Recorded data
● ● ● ●

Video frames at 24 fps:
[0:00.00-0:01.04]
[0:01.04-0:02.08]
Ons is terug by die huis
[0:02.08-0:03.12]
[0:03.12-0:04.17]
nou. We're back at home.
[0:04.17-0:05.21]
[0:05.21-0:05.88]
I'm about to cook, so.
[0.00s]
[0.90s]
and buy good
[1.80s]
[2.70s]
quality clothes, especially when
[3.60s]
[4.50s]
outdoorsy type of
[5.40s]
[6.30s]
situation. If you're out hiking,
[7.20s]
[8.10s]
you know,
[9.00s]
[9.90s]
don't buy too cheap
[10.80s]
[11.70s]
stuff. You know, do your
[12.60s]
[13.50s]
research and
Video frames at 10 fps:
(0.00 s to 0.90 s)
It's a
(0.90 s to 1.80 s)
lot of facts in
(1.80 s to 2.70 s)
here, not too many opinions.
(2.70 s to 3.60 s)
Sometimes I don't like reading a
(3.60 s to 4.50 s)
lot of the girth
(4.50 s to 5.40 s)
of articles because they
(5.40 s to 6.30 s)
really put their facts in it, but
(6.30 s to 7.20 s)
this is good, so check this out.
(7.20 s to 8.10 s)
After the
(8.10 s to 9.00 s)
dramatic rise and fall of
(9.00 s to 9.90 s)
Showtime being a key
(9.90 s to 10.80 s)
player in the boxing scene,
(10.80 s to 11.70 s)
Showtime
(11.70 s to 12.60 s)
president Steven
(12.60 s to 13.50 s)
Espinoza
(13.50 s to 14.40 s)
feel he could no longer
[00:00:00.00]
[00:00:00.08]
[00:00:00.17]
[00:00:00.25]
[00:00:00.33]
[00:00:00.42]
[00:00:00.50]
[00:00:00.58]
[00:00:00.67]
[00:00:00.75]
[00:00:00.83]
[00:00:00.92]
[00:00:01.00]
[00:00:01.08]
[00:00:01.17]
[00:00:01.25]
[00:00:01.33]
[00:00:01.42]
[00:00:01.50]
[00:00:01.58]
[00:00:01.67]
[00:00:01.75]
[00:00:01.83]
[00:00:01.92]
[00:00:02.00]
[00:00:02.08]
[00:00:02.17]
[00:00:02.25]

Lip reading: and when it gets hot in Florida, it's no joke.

● ● ● ●

Within the records, in how many lines does the string "Video" occur? Give the number and no other text.

2